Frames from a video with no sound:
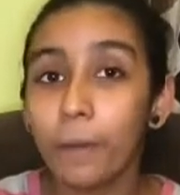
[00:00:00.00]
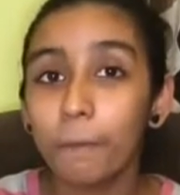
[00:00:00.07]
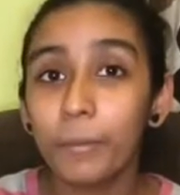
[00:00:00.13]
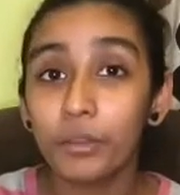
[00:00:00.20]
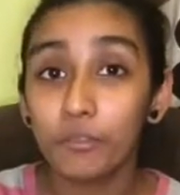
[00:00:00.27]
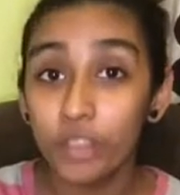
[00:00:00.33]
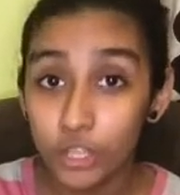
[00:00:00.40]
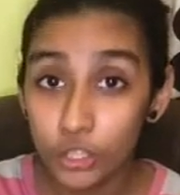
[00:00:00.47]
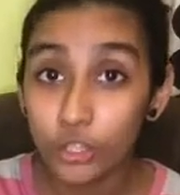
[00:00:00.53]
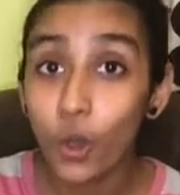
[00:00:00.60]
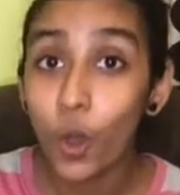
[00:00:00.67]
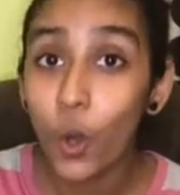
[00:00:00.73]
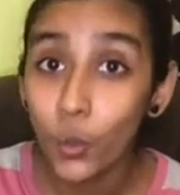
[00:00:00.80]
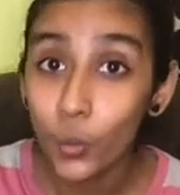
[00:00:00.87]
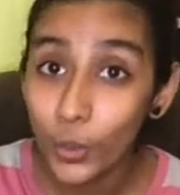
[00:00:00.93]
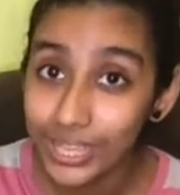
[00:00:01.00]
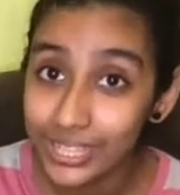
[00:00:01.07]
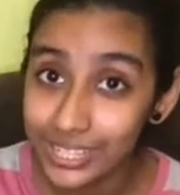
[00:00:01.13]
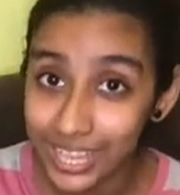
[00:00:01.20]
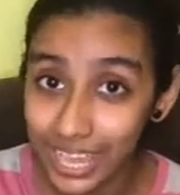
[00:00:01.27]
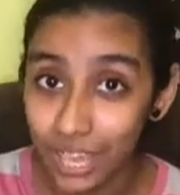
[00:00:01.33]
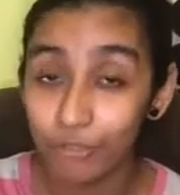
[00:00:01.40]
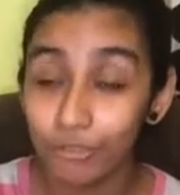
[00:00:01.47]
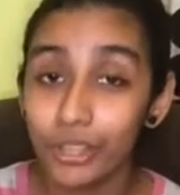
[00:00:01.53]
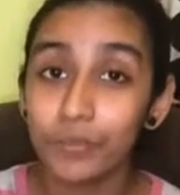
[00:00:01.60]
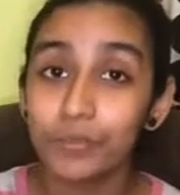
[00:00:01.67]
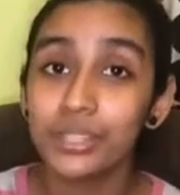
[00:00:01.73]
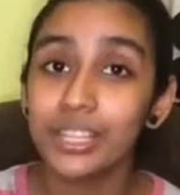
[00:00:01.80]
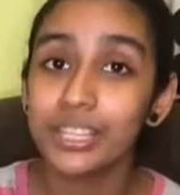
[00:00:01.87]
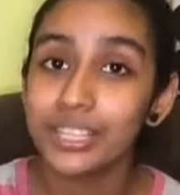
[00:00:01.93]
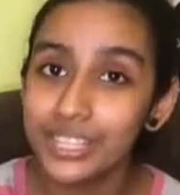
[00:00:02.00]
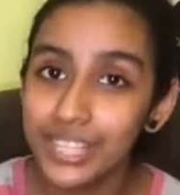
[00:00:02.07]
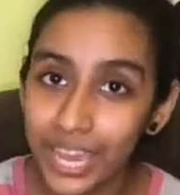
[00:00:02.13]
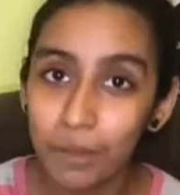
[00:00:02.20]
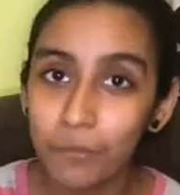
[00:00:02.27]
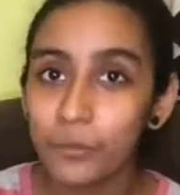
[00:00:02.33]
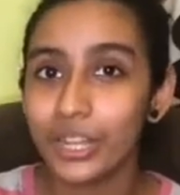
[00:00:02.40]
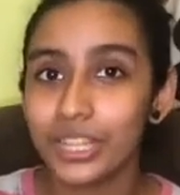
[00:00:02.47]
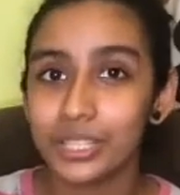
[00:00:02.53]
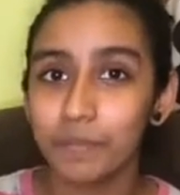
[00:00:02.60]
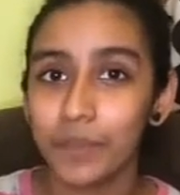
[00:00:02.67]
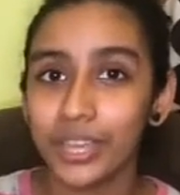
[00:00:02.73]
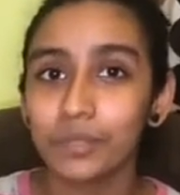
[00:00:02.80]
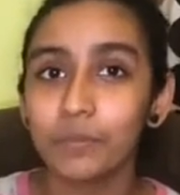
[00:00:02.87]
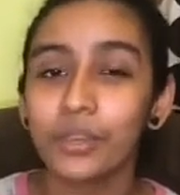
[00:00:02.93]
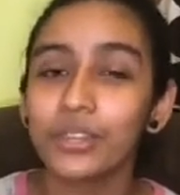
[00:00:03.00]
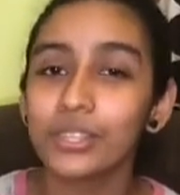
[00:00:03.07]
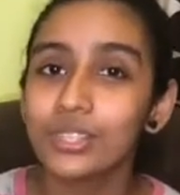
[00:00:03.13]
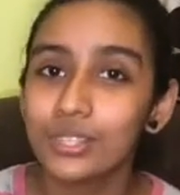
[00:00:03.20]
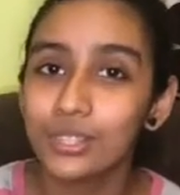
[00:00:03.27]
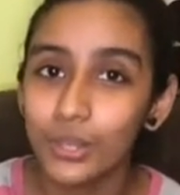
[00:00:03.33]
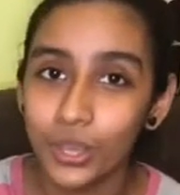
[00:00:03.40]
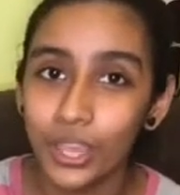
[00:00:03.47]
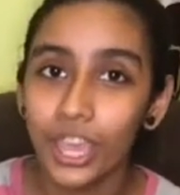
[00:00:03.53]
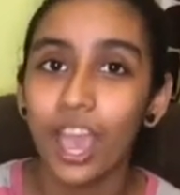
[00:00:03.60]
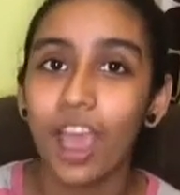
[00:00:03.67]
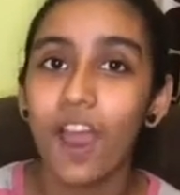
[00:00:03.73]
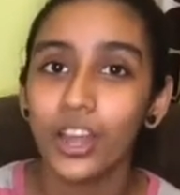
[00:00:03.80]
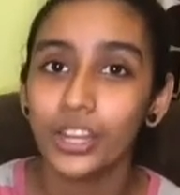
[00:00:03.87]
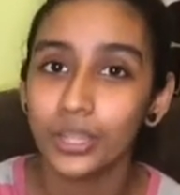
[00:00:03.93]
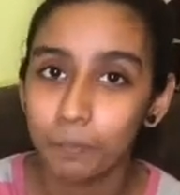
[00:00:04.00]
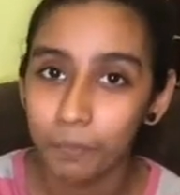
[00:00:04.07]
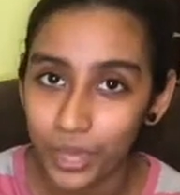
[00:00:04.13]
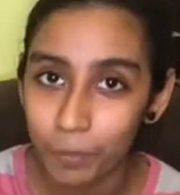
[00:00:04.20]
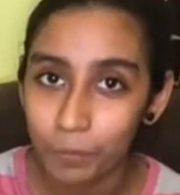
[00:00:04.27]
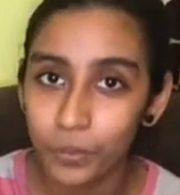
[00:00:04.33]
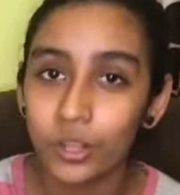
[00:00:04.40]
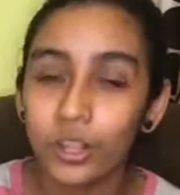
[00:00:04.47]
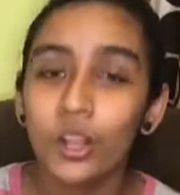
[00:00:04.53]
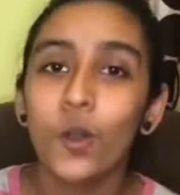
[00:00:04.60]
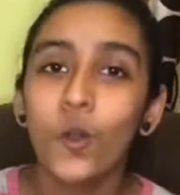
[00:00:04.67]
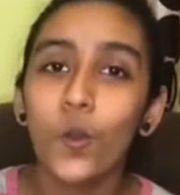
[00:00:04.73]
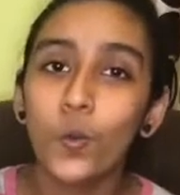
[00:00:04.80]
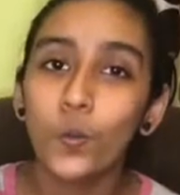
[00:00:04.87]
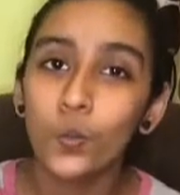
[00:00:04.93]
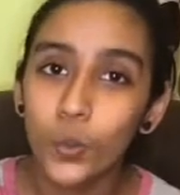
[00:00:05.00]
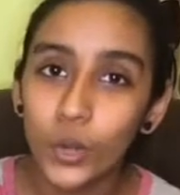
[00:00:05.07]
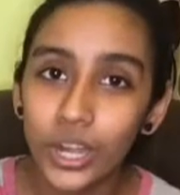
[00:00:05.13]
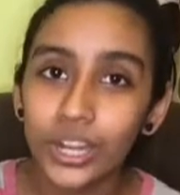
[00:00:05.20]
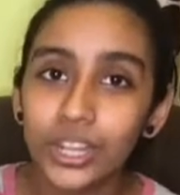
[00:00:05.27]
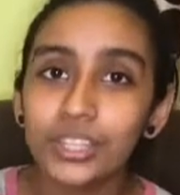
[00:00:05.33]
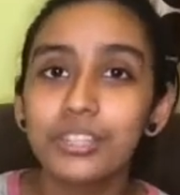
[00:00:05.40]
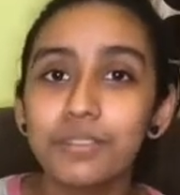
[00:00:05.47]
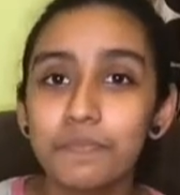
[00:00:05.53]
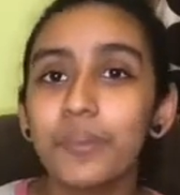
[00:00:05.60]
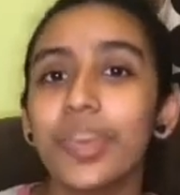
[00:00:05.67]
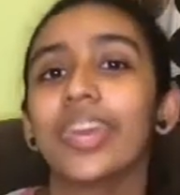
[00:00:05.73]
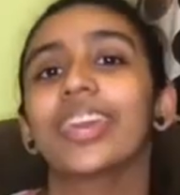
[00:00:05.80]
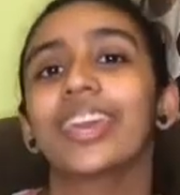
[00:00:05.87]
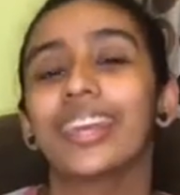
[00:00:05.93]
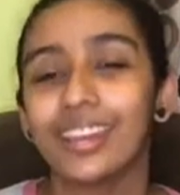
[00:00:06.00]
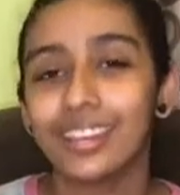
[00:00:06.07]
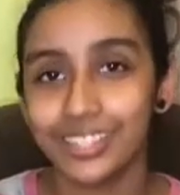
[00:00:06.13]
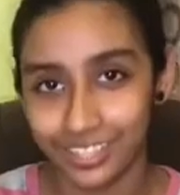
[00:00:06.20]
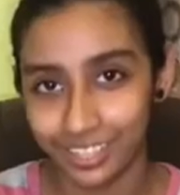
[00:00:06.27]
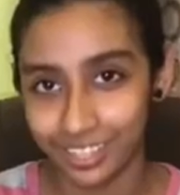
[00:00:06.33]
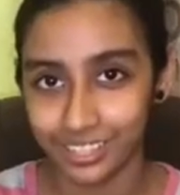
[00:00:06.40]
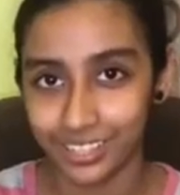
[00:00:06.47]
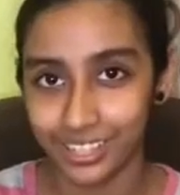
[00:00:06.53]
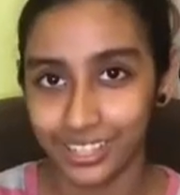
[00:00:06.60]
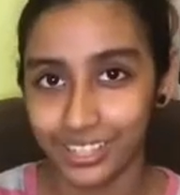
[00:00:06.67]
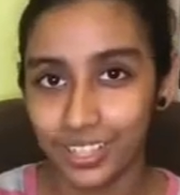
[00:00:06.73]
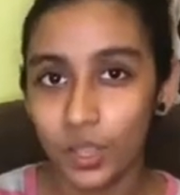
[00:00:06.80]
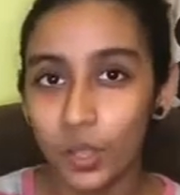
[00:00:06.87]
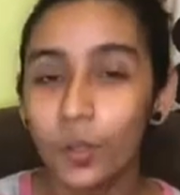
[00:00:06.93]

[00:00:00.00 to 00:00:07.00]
But we should always give them the same respect because they are the people who work to make it a success.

> _Problem statement_: Exactly the lines from the line with "[00:00:04.73]" through the last line of the listing, both included, should be extracted, and the pictures left behind.

> _Expected output_:
[00:00:04.73]
[00:00:04.80]
[00:00:04.87]
[00:00:04.93]
[00:00:05.00]
[00:00:05.07]
[00:00:05.13]
[00:00:05.20]
[00:00:05.27]
[00:00:05.33]
[00:00:05.40]
[00:00:05.47]
[00:00:05.53]
[00:00:05.60]
[00:00:05.67]
[00:00:05.73]
[00:00:05.80]
[00:00:05.87]
[00:00:05.93]
[00:00:06.00]
[00:00:06.07]
[00:00:06.13]
[00:00:06.20]
[00:00:06.27]
[00:00:06.33]
[00:00:06.40]
[00:00:06.47]
[00:00:06.53]
[00:00:06.60]
[00:00:06.67]
[00:00:06.73]
[00:00:06.80]
[00:00:06.87]
[00:00:06.93]

[00:00:00.00 to 00:00:07.00]
But we should always give them the same respect because they are the people who work to make it a success.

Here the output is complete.